We started the day late, Thursday having been a long exhausting day after an unrestful night on the Palermo-Naples ferry. As we got all our cylinders firing, I sorted through my accumulated books and other souvenirs and despaired of carrying them home, so I boxed up a lot of things I no longer needed (including laundry!) to ship home.
By the time we got started, it was late morning and we all needed to shop for some mundane essentials and ship that box before turning our attention to explorations. Those chores done, we force-marched to the Jewish ghetto neighborhood to start the day's peregrinations in the Eternal City.
We had lunch at Piperno, a celebrated Jewish-Italian restaurant. Jewish-Italian food has developed for thousands of years, and Jewish food in Rome is nothing like Jewish food in New York City!
Of course I had to have the Carciofi alla Giudia (Jewish-style artichokes, a classic of traditional Roman-Jewish cuisine). It was interesting... It looked like something out of a science fiction movie. It was a little heavy and oily, but I have nothing to compare it to, so maybe it was an excellent version of something that I am in no rush to attempt at home. I think I might have preferred a potato knish. But you win some, you lose some, and this trip had a lot of winners!
The whole lunch was sort of hit-or-miss. The stuffed zucchini blossoms were light and crispy and delicious, but it would have been good for Melissa to know that the stuffing included anchovies.
I had turbot that was perfectly prepared but was served with the head on, looking directly at Lorna. After a shriek on her part, it was hurriedly taken away and filleted and brought back. Lorna had gnocchi in a cheese sauce of Fontina val d'Aosta cheese that was absolutely delicious but way too saucy, and Melissa had a very good spinach-ricotta ravioli.
We drank a bottle of Dolcetto d'Alba with all that, and somehow the women still had room for dessert, amazingly delicious little strawberries with excellent vanilla gelato. They declared it the best part of the meal and I had no solid evidence to the contrary.
We explored the Via dei Pettinari and the ancient Jewish ghetto neighborhood, which is considerably nicer today than it was in medieval times.
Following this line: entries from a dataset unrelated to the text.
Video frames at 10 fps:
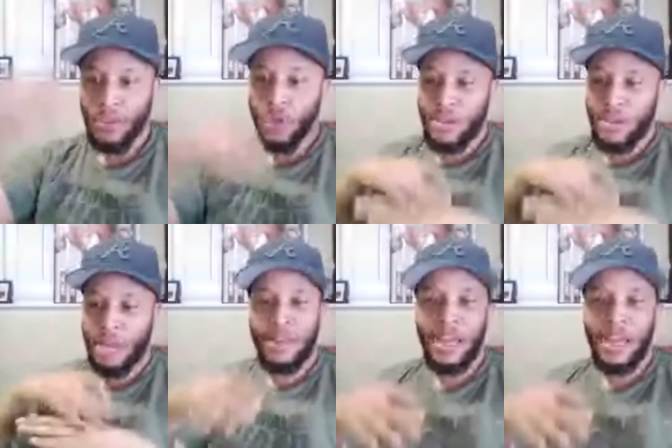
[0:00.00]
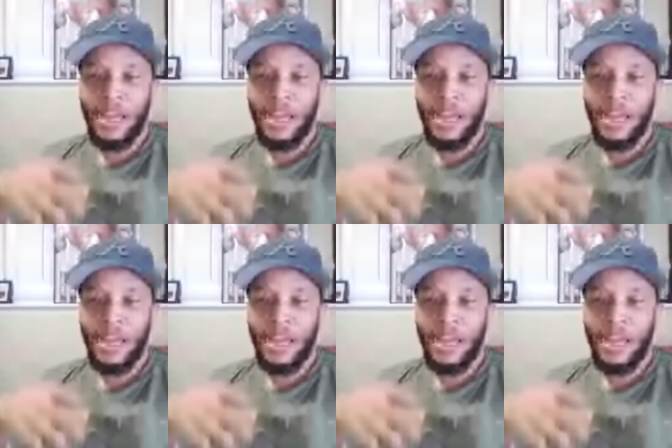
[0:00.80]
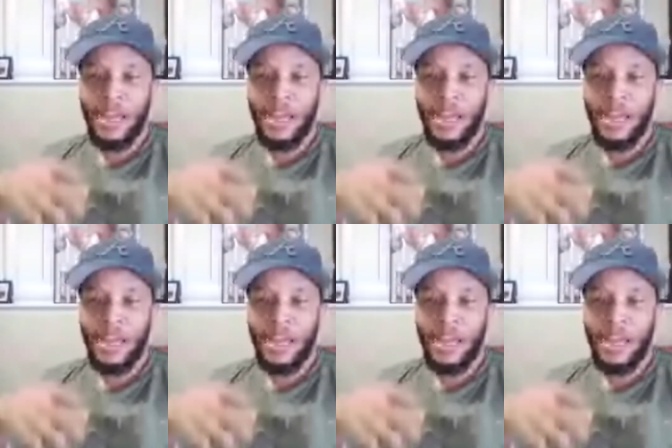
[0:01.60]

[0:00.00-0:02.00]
So they play each other in that first week.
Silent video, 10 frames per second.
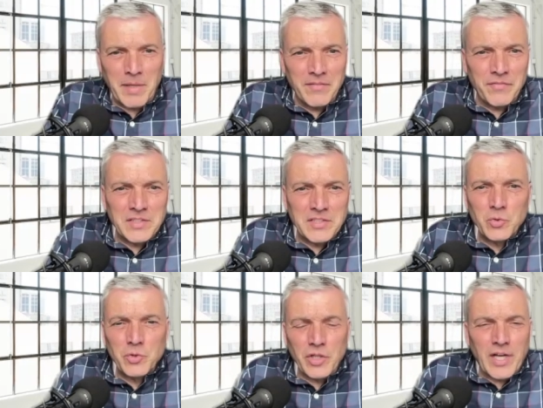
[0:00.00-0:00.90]
benefits do
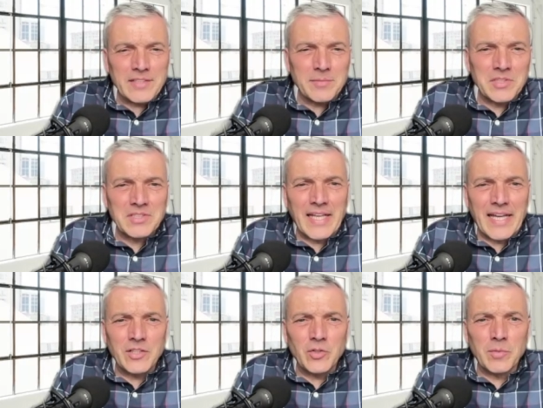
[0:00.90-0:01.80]
your customers
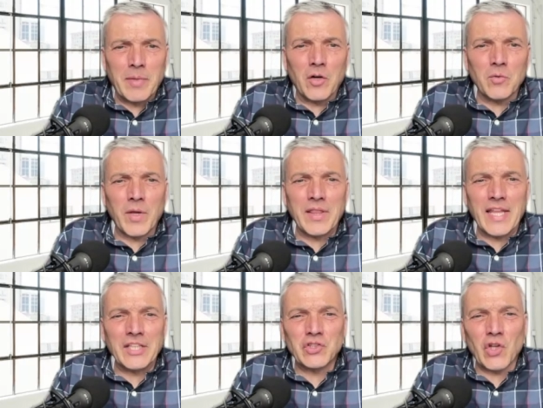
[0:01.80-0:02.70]
tell you about when
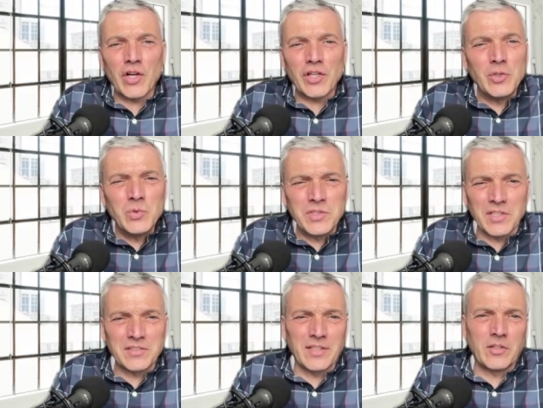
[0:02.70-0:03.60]
they start using
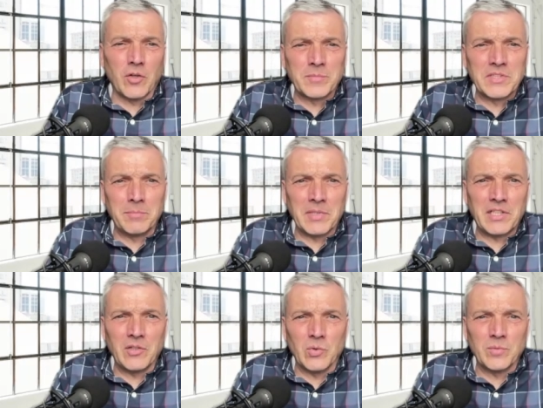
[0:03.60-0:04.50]
Cincom CPQ?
There are many jewelers here, but as we had feared the jewelry was dominated by simple modern stuff and engagement rings no very different from the jewellers in an American shopping mall. There was nothing as nice as Bimonte Sorrento!
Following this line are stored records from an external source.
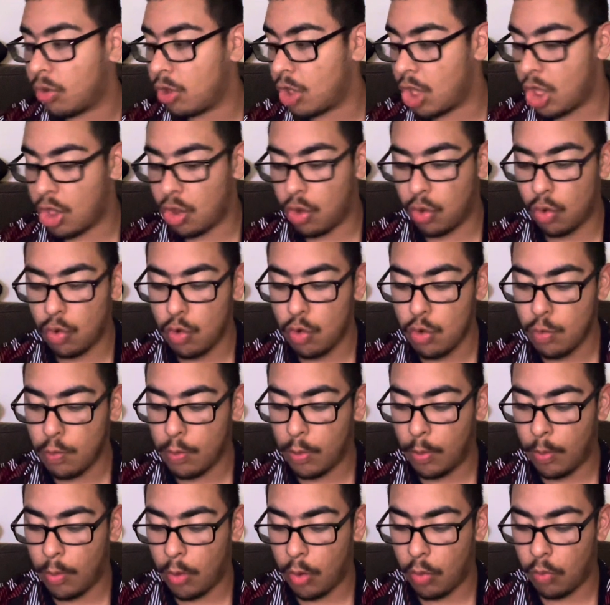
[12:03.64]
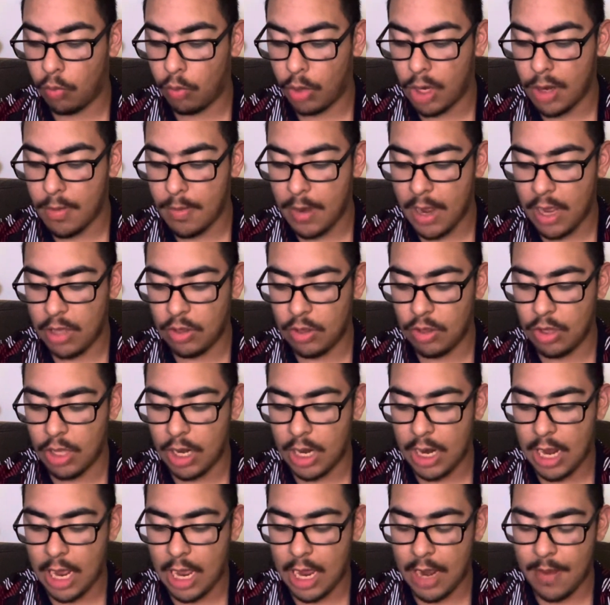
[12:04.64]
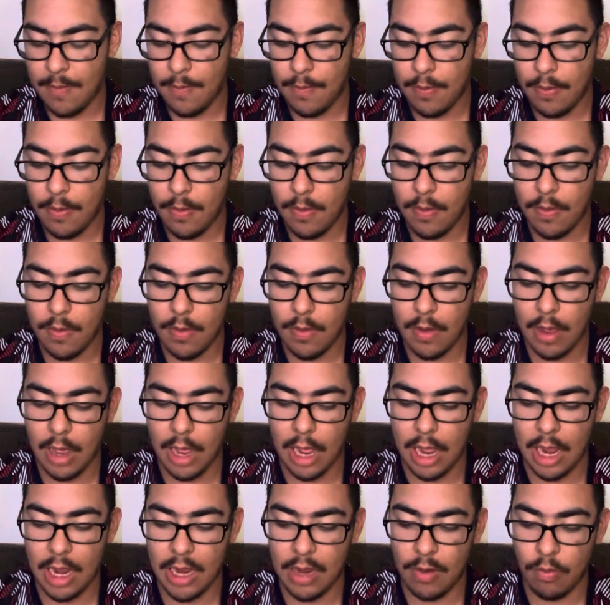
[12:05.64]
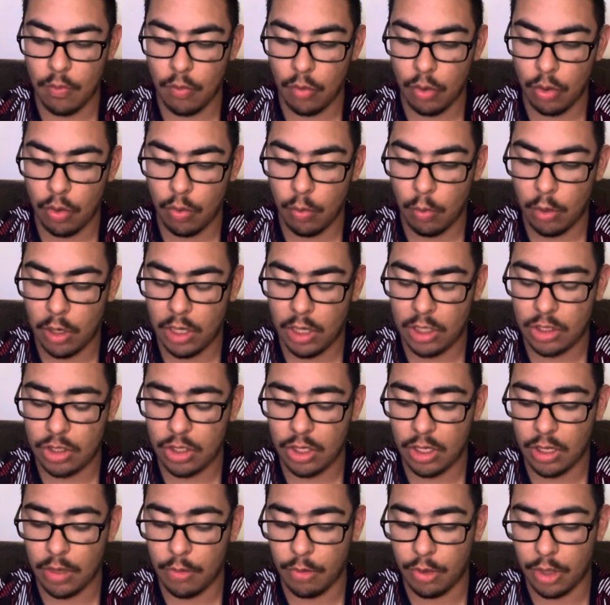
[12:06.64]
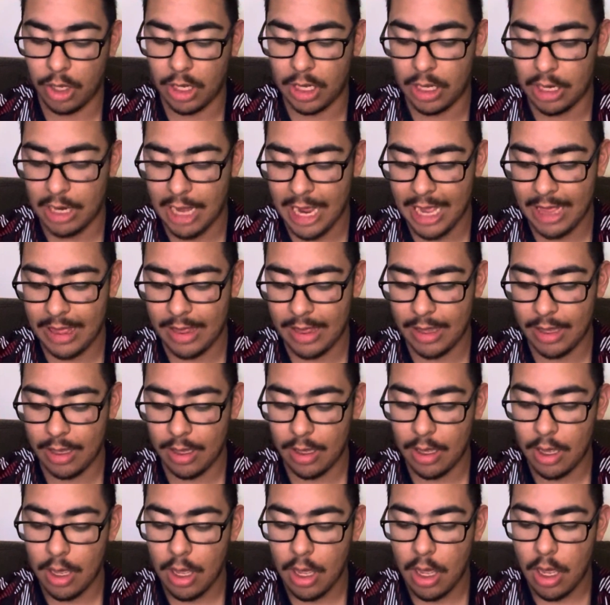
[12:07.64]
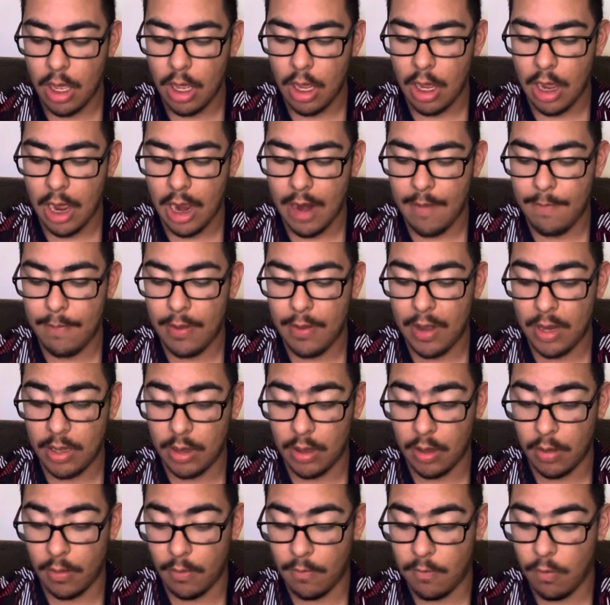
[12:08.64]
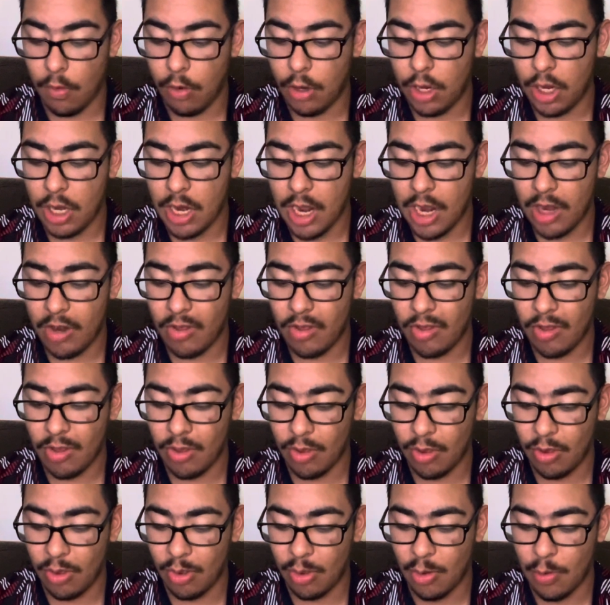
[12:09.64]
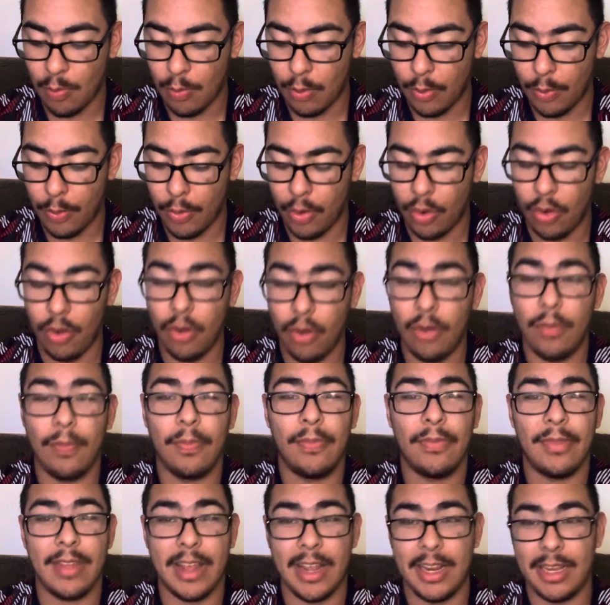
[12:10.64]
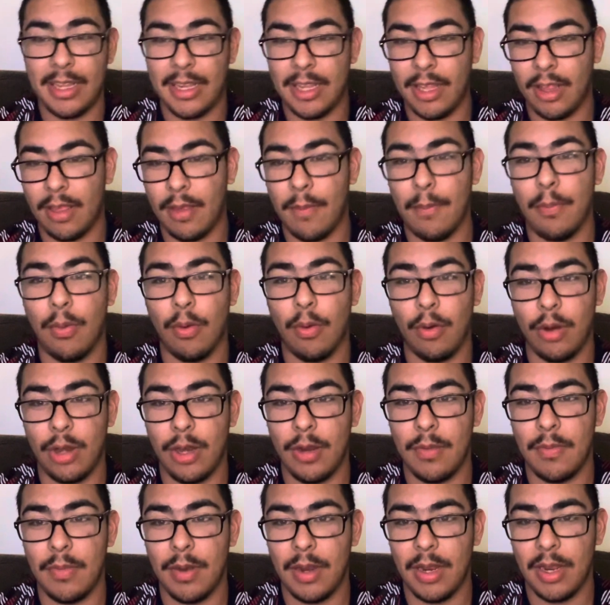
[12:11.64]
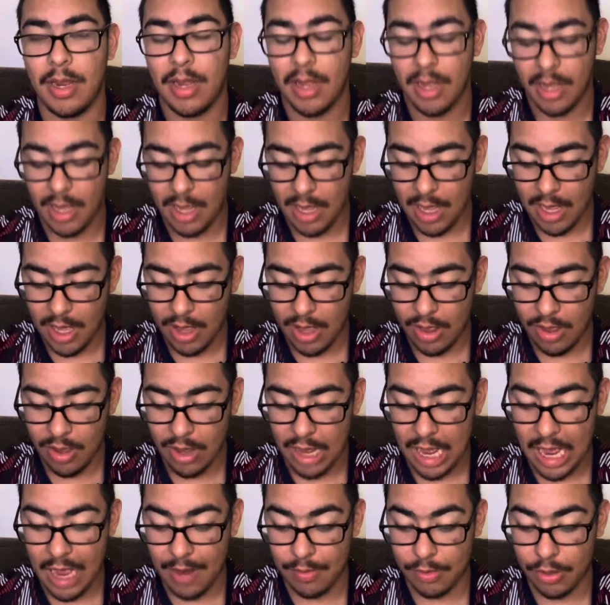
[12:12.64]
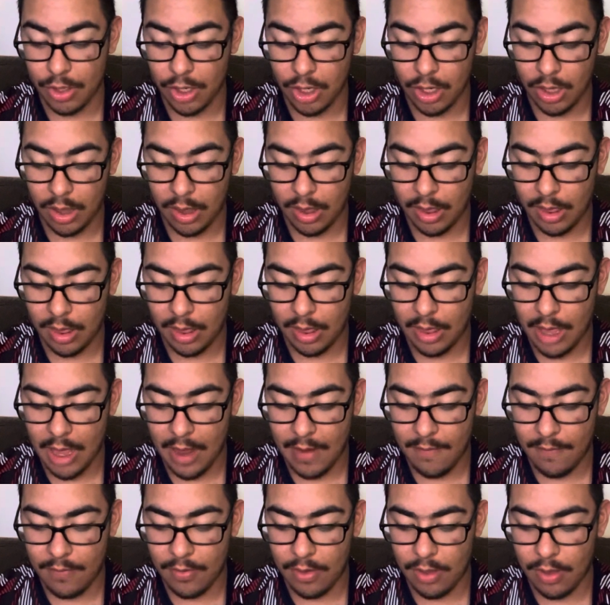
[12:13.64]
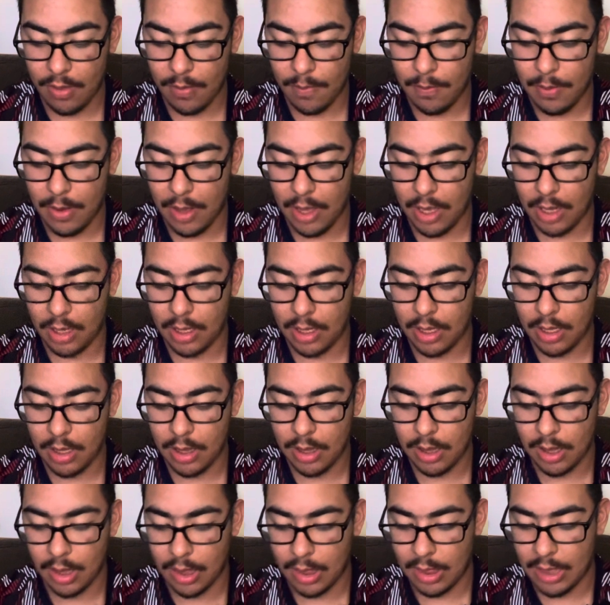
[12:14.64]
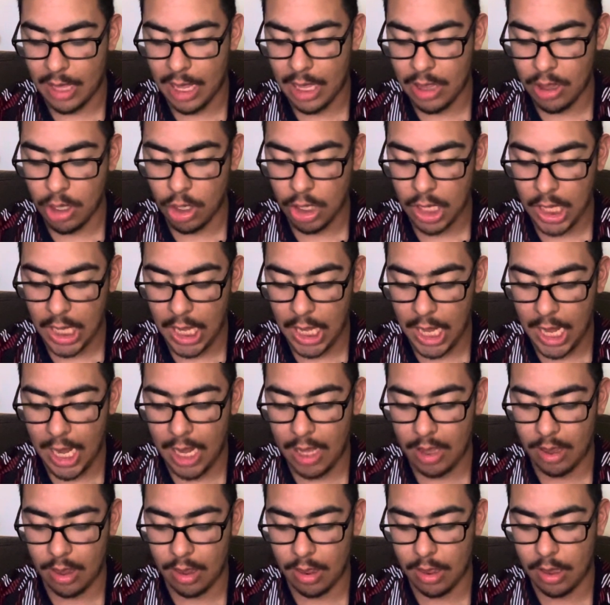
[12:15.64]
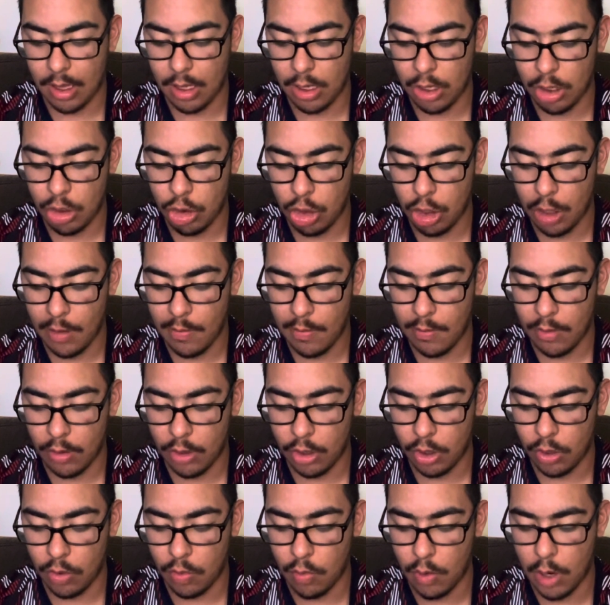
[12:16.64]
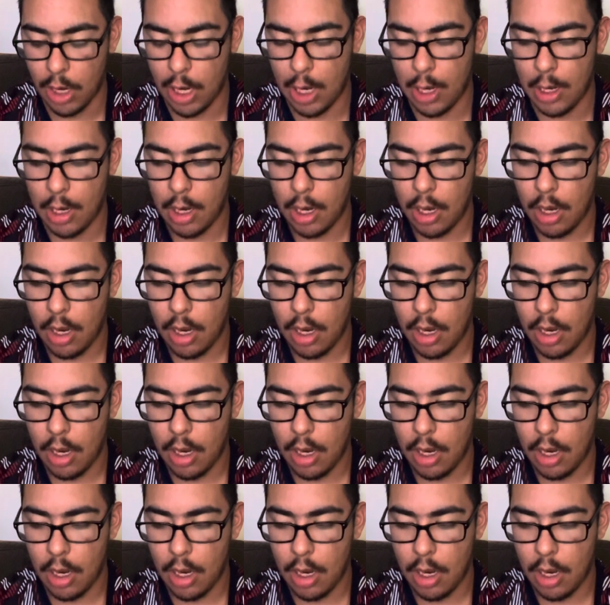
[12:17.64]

a Super Bowl rematch that I was watching. It was a classic. I picked the 49ers in the Super Bowl. They disappointed me. So I'm going to save this pick to say the Kansas City Chiefs are going to win it.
There was also an excellent bakery with poor service and fabulous pastries: i Dolci di Nonna Vincenza (the Sweets of Grandma Vincenza). Lorna got an excellent Cassata alla Siciliana there. How she did it so soon after the strawberries and gelato is a testament to the magic of the Cassata. I'm quite certain that we set some sort of record for simultaneous eating and exploring on this trip.
We reached the Campo dei Fiori just as the flower-sellers and greengrocers were closing up in the afternoon heat (did I mention the heat?). The cobbled surface was strewn with flowers and leafy greens rapidly wilting in the July sun. It looked like a rampaging mob had stormed through, which I guess is not too far from the truth of the matter. Don't be fooled by this photo; the owner of this booth was helping a friend and scant moments later there was not enough on this site to feed a rat.
From there we hit, in order, the long Piazza Navona shopping area, the Cloister of Bramante (with an exhibit of the works of the fascinating, influential, and tragic J.M.W Turner), the famous and elaborate Trevi Fountain, and the Spanish Steps, near which are all the same ritzy shops that were in the impossibly crowded Piazza San Marco in Venice. I think I saw some of the same people there.
I had gotten a hot tip from a Facebook follower to try dinner at Al Moro, which was nearby but not yet open, so we had cocktails at Angolo Sciarra - an excellent cocktail bar that had a cask-aged Manhattan, just like the one that I make at the Old Colony Club! (well, not just like... I think mine is better - shhh!)
Our dinner at Al Moro was incredible (and incredibly expensive, but worth every penny). We ate artichokes again (but in the Roman style and delicious), the ubiquitous caprese, asparagus, tagliolini with lots of shaved black truffle, I had the baccalá, Lorna her usual sea bass, and we complemented it all with an excellent, earthy Vino Nobile de Montepulciano.
We crashed back at the bivouac and slept the sleep of the innocent, and arose early the next morning ready for strenuous combat with the crowds at the Vatican.